In this work, we investigated the research advances in AI for law that have been accomplished by means of Transformer-based language models (TLMs), pushed since the advent of BERT. This is the first systematic study on this topic developed around problems, tasks and benchmarks in the legal AI area, for which we covered about thirty different TLMs used to build more than three hundred AI approaches and methods addressing retrieval, classification, prediction, entailment, summarization, generation, information extraction, and many other tasks relevant in the legal domain.
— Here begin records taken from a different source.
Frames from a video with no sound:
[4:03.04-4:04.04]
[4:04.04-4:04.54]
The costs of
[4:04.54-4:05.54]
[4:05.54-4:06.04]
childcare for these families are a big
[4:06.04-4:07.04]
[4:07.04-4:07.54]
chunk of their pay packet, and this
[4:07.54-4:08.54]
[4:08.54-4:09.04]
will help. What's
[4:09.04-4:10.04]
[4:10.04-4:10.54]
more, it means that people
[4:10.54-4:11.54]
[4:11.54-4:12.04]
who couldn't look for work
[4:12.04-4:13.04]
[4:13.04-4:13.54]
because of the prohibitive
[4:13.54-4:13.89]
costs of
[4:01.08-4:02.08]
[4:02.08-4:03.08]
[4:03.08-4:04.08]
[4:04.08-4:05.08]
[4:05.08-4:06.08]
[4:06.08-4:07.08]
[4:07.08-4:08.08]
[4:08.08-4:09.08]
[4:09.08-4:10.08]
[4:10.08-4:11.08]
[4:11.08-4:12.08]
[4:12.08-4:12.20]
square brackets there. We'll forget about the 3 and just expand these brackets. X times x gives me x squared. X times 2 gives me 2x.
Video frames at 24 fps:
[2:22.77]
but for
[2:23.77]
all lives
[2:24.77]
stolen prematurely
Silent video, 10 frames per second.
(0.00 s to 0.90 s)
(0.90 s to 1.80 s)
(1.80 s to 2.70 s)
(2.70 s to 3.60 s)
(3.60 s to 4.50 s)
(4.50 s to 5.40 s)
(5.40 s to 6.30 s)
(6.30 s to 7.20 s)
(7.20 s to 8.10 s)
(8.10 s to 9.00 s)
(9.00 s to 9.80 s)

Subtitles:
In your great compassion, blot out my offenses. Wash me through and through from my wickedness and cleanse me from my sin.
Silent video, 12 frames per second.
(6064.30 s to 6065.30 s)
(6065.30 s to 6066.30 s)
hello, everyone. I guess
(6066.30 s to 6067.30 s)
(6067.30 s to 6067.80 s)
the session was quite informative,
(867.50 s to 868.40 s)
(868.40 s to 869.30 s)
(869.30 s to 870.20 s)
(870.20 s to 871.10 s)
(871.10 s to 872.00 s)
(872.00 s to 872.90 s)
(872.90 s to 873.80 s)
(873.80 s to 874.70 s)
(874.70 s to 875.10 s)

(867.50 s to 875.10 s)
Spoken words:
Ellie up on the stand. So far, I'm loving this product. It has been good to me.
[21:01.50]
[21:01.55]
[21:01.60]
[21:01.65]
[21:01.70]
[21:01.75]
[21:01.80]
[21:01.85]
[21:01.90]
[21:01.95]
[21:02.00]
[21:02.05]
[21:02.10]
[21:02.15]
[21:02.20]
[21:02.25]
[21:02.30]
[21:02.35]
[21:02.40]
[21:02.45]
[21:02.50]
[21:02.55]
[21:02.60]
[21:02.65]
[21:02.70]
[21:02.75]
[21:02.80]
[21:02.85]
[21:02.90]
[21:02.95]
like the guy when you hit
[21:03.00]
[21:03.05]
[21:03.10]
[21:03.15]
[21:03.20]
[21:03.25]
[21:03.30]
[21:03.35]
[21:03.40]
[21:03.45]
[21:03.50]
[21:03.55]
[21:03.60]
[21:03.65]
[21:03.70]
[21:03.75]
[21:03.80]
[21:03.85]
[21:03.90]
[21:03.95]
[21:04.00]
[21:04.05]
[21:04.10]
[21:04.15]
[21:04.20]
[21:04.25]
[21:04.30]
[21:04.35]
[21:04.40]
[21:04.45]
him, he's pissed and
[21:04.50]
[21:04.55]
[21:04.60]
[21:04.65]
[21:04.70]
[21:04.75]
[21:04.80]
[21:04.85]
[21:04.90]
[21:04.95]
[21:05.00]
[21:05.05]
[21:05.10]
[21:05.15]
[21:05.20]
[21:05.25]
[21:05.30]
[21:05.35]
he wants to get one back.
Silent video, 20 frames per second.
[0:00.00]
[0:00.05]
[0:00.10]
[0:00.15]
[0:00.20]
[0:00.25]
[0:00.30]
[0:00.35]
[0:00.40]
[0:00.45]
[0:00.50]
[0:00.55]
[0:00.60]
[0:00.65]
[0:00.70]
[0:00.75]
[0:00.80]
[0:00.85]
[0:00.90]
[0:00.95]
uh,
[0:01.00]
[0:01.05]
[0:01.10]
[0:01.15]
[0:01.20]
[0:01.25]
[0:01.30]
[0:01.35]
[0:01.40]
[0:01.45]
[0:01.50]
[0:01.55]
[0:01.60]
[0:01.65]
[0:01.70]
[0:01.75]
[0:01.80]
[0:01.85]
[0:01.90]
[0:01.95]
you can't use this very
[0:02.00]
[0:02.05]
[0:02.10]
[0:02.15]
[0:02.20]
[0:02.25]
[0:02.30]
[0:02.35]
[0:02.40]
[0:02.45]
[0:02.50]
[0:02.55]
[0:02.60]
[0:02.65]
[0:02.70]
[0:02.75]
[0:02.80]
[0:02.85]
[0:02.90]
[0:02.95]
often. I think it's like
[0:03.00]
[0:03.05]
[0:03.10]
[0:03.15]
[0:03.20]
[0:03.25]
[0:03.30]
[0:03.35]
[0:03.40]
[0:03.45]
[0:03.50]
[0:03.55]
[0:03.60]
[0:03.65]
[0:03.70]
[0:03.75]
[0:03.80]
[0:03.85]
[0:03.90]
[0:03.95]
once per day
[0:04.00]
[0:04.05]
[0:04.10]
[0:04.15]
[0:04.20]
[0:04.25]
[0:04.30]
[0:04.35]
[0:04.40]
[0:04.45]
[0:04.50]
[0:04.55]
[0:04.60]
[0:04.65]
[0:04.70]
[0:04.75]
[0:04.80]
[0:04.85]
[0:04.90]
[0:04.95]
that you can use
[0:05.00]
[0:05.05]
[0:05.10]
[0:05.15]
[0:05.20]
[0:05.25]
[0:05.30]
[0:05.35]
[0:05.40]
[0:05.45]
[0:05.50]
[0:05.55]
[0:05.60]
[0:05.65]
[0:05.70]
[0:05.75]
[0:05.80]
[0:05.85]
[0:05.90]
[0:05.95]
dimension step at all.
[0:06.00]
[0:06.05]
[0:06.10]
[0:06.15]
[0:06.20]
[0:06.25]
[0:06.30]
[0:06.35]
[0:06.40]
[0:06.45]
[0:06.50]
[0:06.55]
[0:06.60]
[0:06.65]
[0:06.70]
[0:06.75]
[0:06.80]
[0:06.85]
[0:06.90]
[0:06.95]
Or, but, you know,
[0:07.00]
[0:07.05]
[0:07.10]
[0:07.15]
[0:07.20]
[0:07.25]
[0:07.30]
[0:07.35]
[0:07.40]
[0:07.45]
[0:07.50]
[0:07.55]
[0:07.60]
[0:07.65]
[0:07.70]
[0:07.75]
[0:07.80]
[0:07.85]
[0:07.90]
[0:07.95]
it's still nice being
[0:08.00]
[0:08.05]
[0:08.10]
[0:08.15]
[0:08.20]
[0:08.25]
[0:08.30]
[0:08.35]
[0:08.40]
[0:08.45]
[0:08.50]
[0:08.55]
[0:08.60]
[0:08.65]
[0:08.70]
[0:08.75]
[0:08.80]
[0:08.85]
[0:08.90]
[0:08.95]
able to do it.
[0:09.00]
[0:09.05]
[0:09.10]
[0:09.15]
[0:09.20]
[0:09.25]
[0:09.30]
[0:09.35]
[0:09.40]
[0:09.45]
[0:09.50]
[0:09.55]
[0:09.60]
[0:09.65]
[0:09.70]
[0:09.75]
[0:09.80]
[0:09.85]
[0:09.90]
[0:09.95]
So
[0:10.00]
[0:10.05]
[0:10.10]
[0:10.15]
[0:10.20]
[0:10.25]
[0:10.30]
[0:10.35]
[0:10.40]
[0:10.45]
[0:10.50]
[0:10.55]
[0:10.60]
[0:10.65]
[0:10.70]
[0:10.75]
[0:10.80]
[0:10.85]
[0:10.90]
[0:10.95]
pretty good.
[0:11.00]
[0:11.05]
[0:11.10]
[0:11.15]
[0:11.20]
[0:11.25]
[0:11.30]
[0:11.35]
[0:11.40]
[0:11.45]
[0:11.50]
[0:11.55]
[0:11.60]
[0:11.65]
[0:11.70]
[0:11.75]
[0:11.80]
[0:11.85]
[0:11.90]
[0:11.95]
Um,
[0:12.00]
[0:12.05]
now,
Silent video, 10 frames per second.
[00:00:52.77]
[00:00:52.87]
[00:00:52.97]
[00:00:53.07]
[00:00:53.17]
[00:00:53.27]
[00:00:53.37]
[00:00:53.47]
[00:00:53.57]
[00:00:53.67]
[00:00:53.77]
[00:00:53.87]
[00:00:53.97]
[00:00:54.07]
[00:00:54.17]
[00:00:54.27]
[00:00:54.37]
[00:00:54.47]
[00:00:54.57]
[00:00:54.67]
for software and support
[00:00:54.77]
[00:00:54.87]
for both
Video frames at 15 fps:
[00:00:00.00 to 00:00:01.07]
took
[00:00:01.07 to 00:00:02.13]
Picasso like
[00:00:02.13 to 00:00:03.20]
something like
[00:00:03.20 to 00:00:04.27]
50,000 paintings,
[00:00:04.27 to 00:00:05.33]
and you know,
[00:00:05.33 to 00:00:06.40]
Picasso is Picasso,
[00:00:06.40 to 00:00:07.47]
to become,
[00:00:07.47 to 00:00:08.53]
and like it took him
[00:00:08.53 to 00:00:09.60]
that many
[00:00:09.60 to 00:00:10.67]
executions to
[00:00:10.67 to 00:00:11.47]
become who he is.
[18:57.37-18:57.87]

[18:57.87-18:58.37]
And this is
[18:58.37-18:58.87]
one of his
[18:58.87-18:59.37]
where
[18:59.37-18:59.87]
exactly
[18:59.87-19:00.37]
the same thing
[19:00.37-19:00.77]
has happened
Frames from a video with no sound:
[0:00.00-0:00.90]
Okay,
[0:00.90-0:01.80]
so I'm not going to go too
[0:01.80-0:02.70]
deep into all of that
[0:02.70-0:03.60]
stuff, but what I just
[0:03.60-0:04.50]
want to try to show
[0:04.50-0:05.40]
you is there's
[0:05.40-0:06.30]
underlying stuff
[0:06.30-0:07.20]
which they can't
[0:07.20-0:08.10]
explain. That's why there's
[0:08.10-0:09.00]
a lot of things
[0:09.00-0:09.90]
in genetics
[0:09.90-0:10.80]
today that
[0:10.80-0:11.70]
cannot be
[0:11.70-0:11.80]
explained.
Our survey included critical aspects in the design of TLM-based methods for legal AI, such as different strategies for adaptation to the legal domain, dealing with low-resource natural languages as well as with multilingual contexts. We discussed main findings and limitations of current TLM-based methods, and open challenges and future perspectives for next generation of legal AI tools. Moreover, we considered details on the implementation of TLM-based methods, providing a large number of references to the software resources available for such methods. In this regard, we envisage an interesting opportunity for the research community to gather and manage a publicly shared platform for all TLM-based systems for AI and law.